Task » Transcribe each of the records below exactly, excluding all pictures.

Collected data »
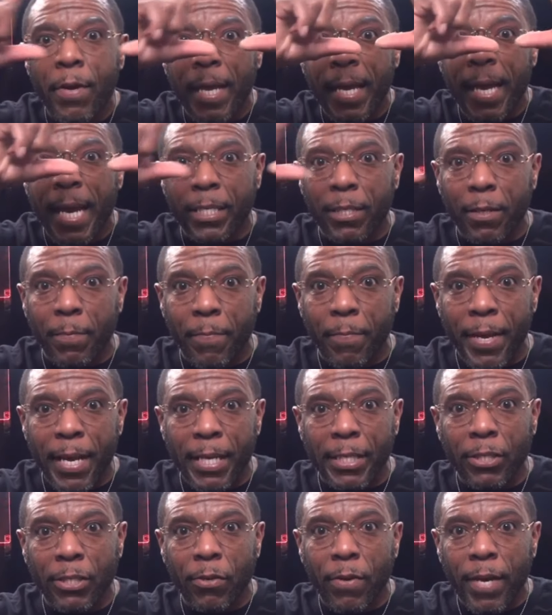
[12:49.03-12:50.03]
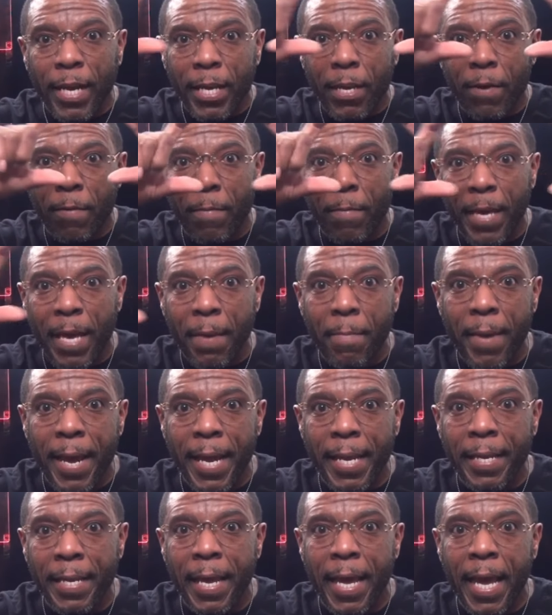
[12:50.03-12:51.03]
You got your picture and your
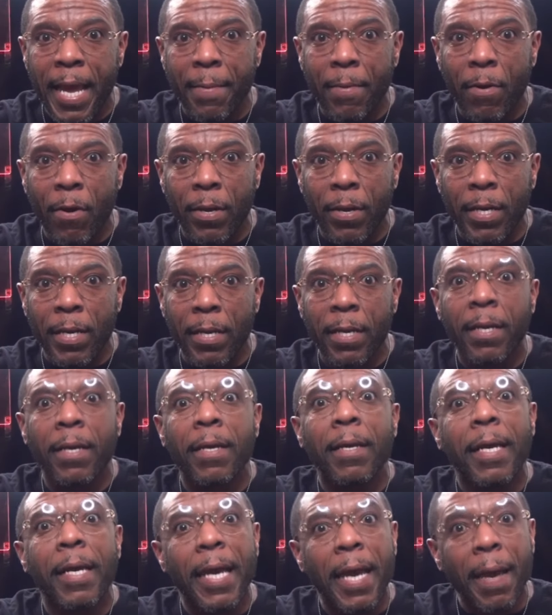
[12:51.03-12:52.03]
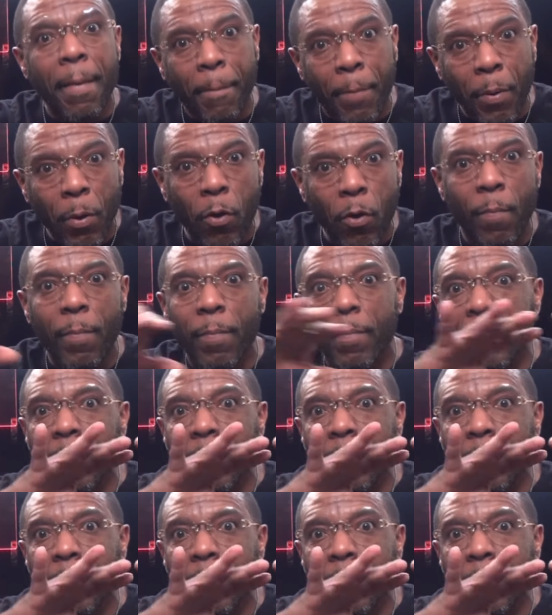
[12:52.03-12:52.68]
inmate name on it, and boom,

Solution »
[12:49.03-12:50.03]
[12:50.03-12:51.03]
You got your picture and your
[12:51.03-12:52.03]
[12:52.03-12:52.68]
inmate name on it, and boom,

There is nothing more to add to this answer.